| Exercise requirements |
Nothing but the text of the records should come back; copy it exactly and leave the pictures out.

| Data for processing |

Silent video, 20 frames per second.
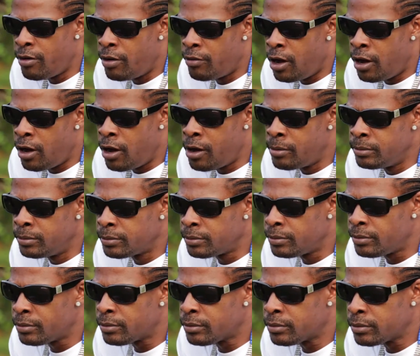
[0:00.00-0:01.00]
um,
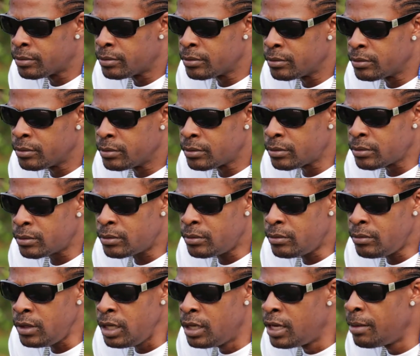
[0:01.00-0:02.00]

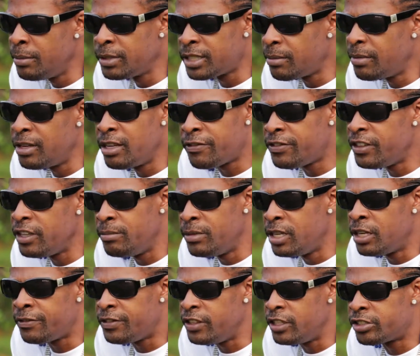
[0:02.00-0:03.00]
like me say, me no feel, me
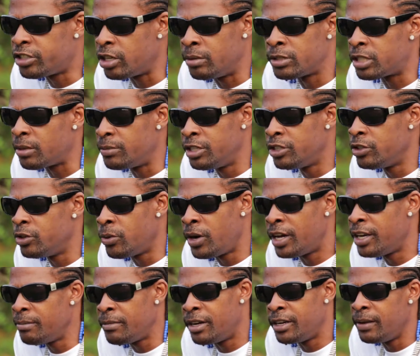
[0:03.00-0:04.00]
no feel threatened, so I don't know why
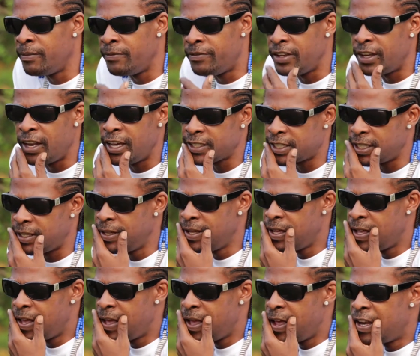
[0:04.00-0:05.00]
the man them feel like say.
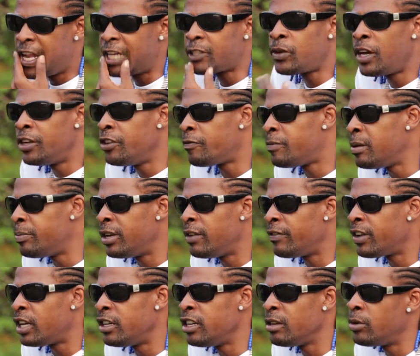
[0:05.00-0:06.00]
That's why enough people never
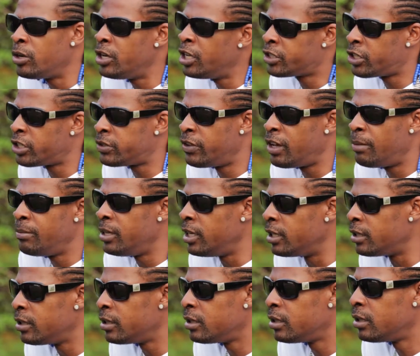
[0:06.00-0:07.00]
that hear about Lexxus for a minute.
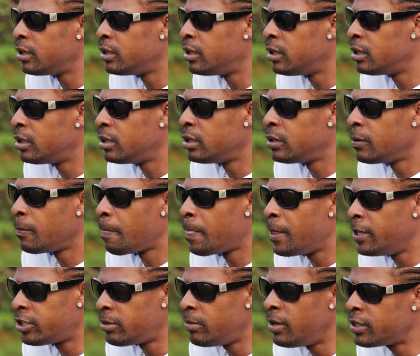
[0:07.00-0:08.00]

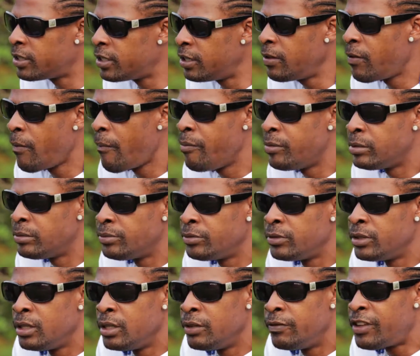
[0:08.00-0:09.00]
You see me I say?
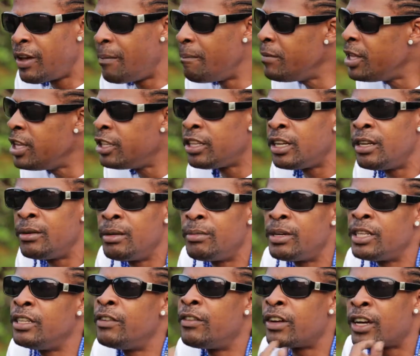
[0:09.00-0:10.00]
For a minute, nobody never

| Solution |
Silent video, 20 frames per second.
[0:00.00-0:01.00]
um,
[0:01.00-0:02.00]

[0:02.00-0:03.00]
like me say, me no feel, me
[0:03.00-0:04.00]
no feel threatened, so I don't know why
[0:04.00-0:05.00]
the man them feel like say.
[0:05.00-0:06.00]
That's why enough people never
[0:06.00-0:07.00]
that hear about Lexxus for a minute.
[0:07.00-0:08.00]

[0:08.00-0:09.00]
You see me I say?
[0:09.00-0:10.00]
For a minute, nobody never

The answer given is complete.